Safe area layout guides in xib files - iOS 10

末鹿安然 提交于 2019-11-29 19:25:09

There are some issues with safe area layout and backwards compatibility. See my comment over here.

You might be able to work around the issues with additional constraints like a 1000 priority >= 20.0 to superview.top and a 750 priority == safearea.top. If you always show a status bar, that should fix things.

A better approach may be to have separate storyboards/xibs for pre-iOS 11 and iOS-11 and up, especially if you run into more issues than this. The reason that's preferable is because pre-iOS 11 you should layout constraints to the top/bottom layout guides, but for iOS 11 you should lay them out to safe areas. Layout guides are gone. Laying out to layout guides for pre-iOS 11 is stylistically better than just offsetting by a min of 20 pixels, even though the results will be the same IFF you always show a status bar.

If you take this approach, you'll need to set each file to the correct deployment target that it will be used on (iOS 11, or something earlier) so that Xcode doesn't give you warnings and allows you to use layout guides or safe areas, depending. In your code, check for iOS 11 at runtime and then load the appropriate storyboard/xibs.

The downside of this approach is maintenance, (you'll have two sets of your view controllers to maintain and keep in sync), but once your app only supports iOS 11+ or Apple fixes the backward compatibility layout guide constraint generation, you can get rid of the pre-iOS 11 versions.

By the way, how are you displaying the controller that you're seeing this with? Is it just the root view controller or did you present it, or..? The issue I noticed has to do with pushing view controllers, so you may be hitting a different case.

Currently, backward compatibility doesn't work well.

My solution is to create 2 constraints in interface builder and remove one depending on the ios version you are using:

  • for ios 11: view.top == safe area.top
  • for earlier versions: view.top == superview.top + 20

Add them both as outlets as myConstraintSAFEAREA and myConstraintSUPERVIEW respectively. Then:

override func viewDidLoad() {
    if #available(iOS 11.0, *) {
        view.removeConstraint(myConstraintSUPERVIEW)
    } else {
        view.removeConstraint(myConstraintSAFEAREA)
    }
}

For me, a simple fix for getting it to work on both versions was

    if #available(iOS 11, *) {}
    else {
        self.edgesForExtendedLayout = []
    }

From the documentation: "In iOS 10 and earlier, use this property to report which edges of your view controller extend underneath navigation bars or other system-provided views. ". So setting them to an empty array makes sure the view controller does not extend underneath nav bars.

Docu is available here

I have combined some of the answers from this page into this, which works like a charm (only for top layout guide, as requested in the question):

  1. Make sure to use safe area in your storyboard or xib file
  2. Constraint your views to the safe areas
  3. For each view which has a constraint attached to the SafeArea.top
    • Create an IBOutlet for the view
    • Create an IBOutler for the constraint
  4. Inside the ViewController on viewDidLoad:

    if (@available(iOS 11.0, *)) {}
    else {
        // For each view and constraint do:
        [self.view.topAnchor constraintEqualToAnchor:self.topLayoutGuide.bottomAnchor].active = YES;
        self.constraint.active = NO;
    }
    

Edit:

Here is the improved version I ended up using in our codebase. Simply copy/paste the code below and connect each view and constraints to their IBOutletCollection.

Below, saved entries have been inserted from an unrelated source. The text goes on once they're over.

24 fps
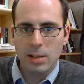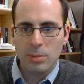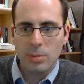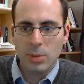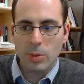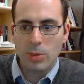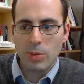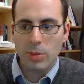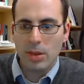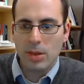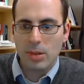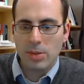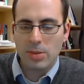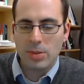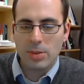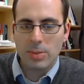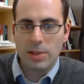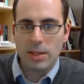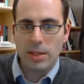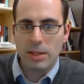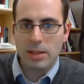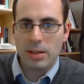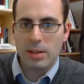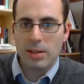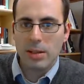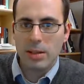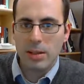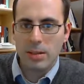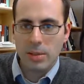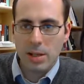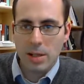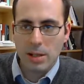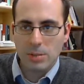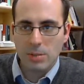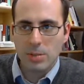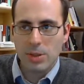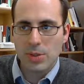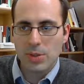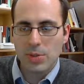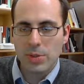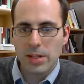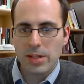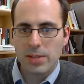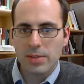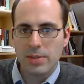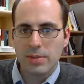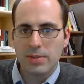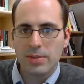But it would also be
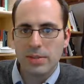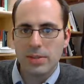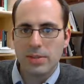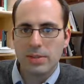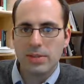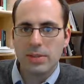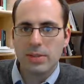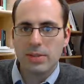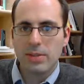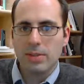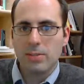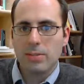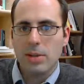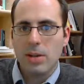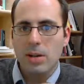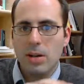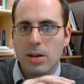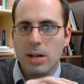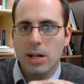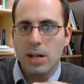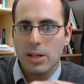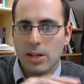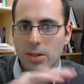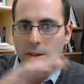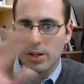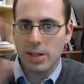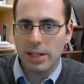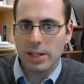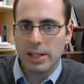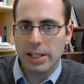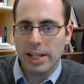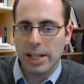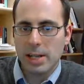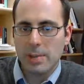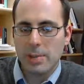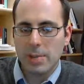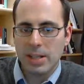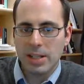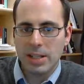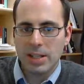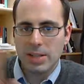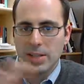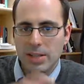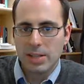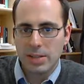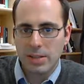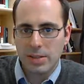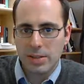unpersuasive to utter a claim and then
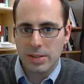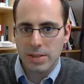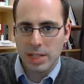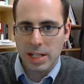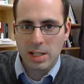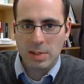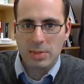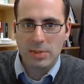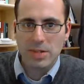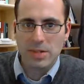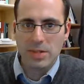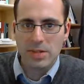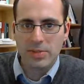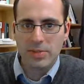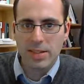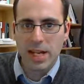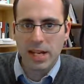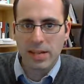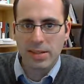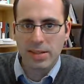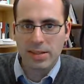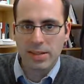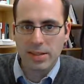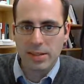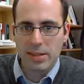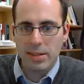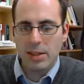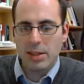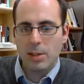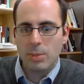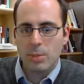just cite a bunch of text,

@property (strong, nonatomic) IBOutletCollection(NSLayoutConstraint) NSArray *constraintsAttachedToSafeAreaTop;
@property (strong, nonatomic) IBOutletCollection(UIView) NSArray *viewsAttachedToSafeAreaTop;


if (@available(iOS 11.0, *)) {}
else {
    for (UIView *viewAttachedToSafeAreaTop in self.viewsAttachedToSafeAreaTop) {
        [viewAttachedToSafeAreaTop.topAnchor constraintEqualToAnchor:self.topLayoutGuide.bottomAnchor].active = YES;
    }
    for (NSLayoutConstraint *constraintAttachedToSafeAreaTop in self.constraintsAttachedToSafeAreaTop) {
        constraintAttachedToSafeAreaTop.active = NO;
    }
}

The count of each IBOutletCollection should be equal. e.g. for each view there should be its associated constraint

I ended up deleting the constraint to safe area which I had in my xib file. Instead I made an outlet to the UIView in question, and from code I hooked it up like this, in viewDidLayoutSubviews.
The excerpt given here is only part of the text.